PROBLEM DESCRIPTION → Reproduce the entries word for word, and omit any picture you find in them.

Stored data entries:
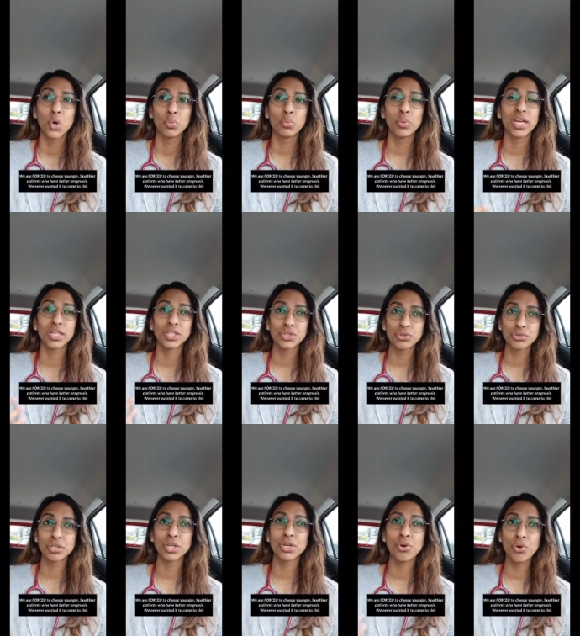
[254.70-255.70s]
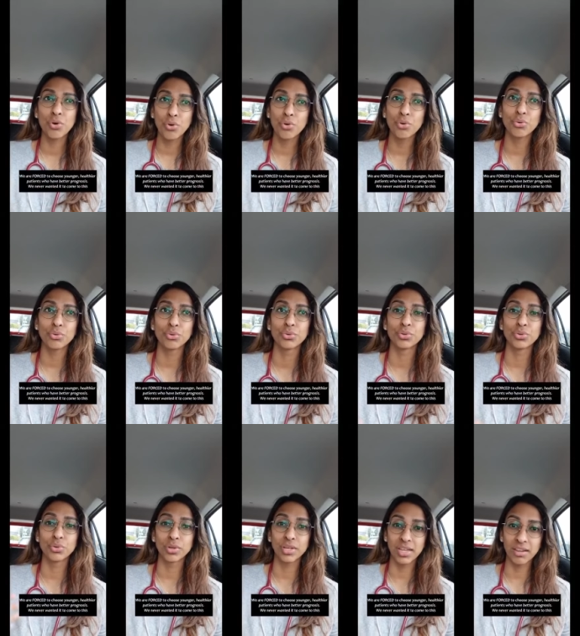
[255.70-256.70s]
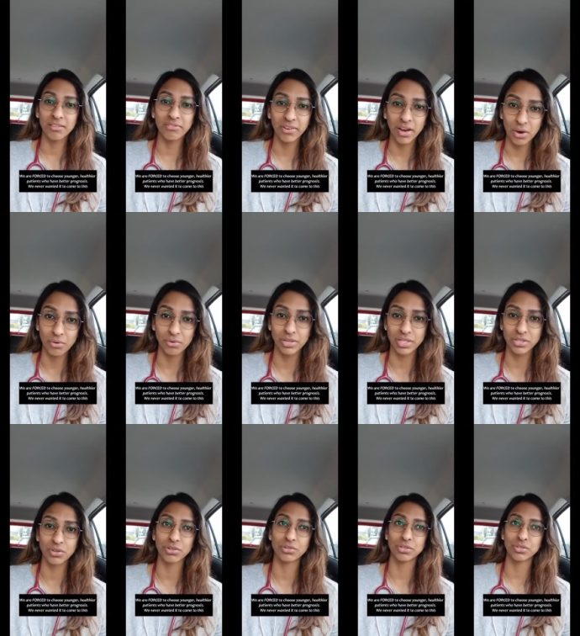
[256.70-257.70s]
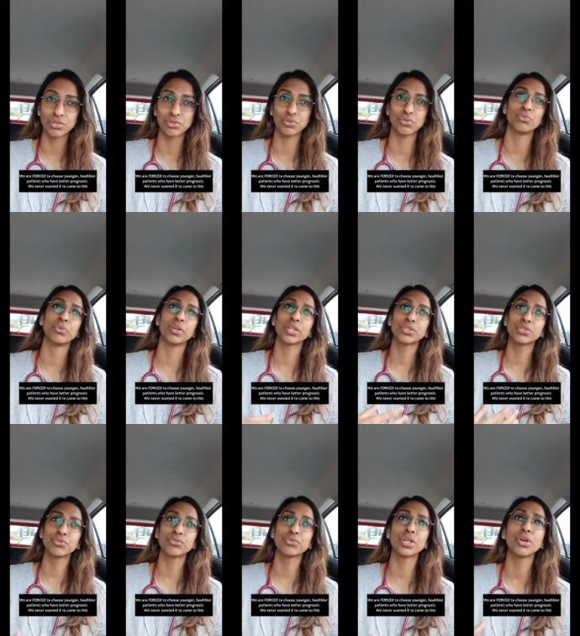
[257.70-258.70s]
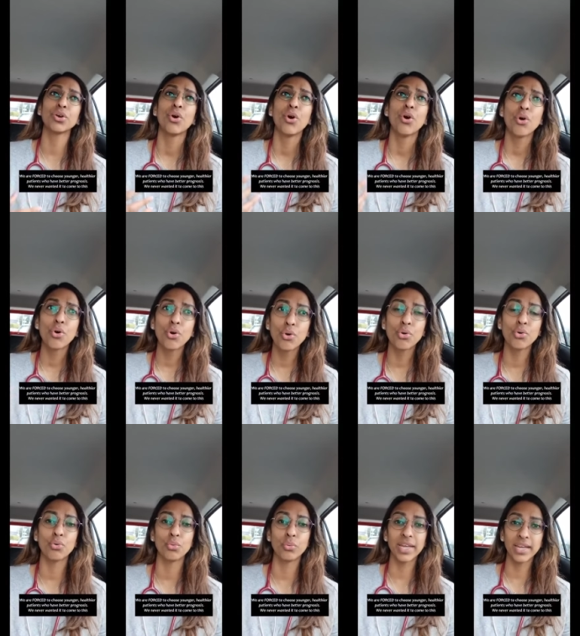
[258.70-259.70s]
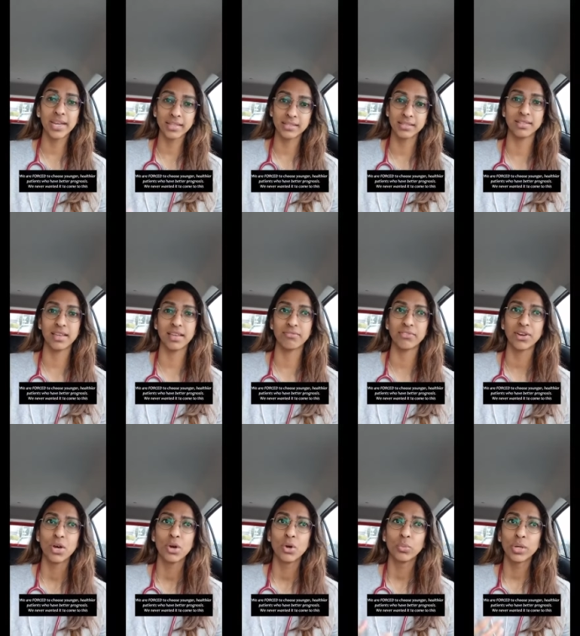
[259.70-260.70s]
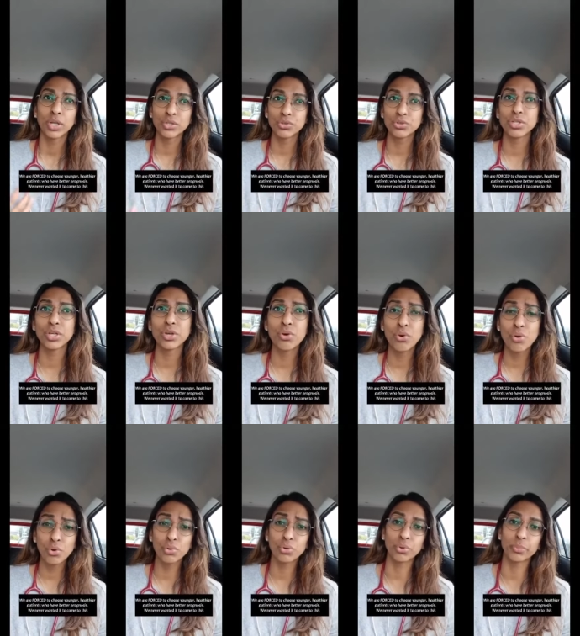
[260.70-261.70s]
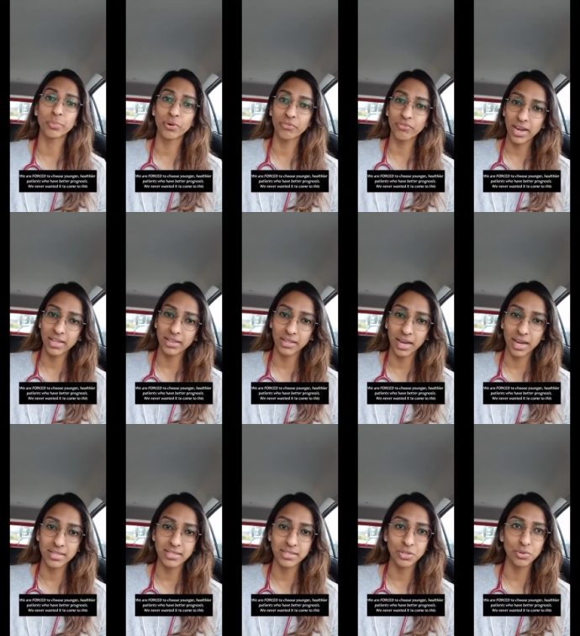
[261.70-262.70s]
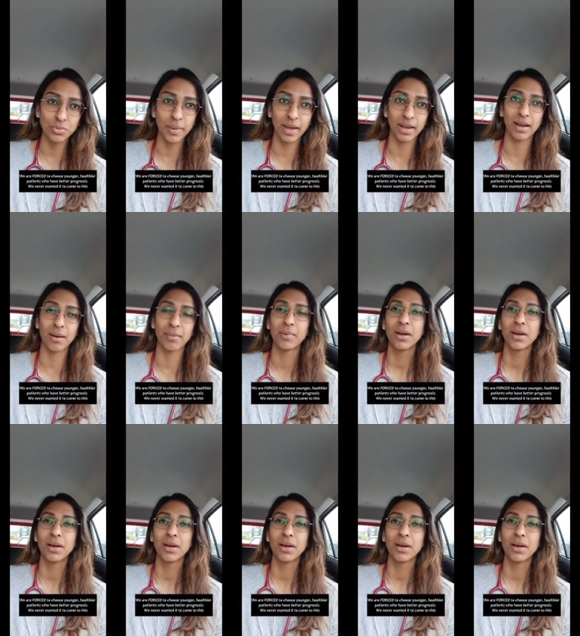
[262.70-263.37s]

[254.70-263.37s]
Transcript: we are choosing who to give our resources to. We are choosing who we can save. We are choosing who to provide the ICU backup.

EXERCISE ANSWER →
[254.70-255.70s]
[255.70-256.70s]
[256.70-257.70s]
[257.70-258.70s]
[258.70-259.70s]
[259.70-260.70s]
[260.70-261.70s]
[261.70-262.70s]
[262.70-263.37s]

[254.70-263.37s]
Transcript: we are choosing who to give our resources to. We are choosing who we can save. We are choosing who to provide the ICU backup.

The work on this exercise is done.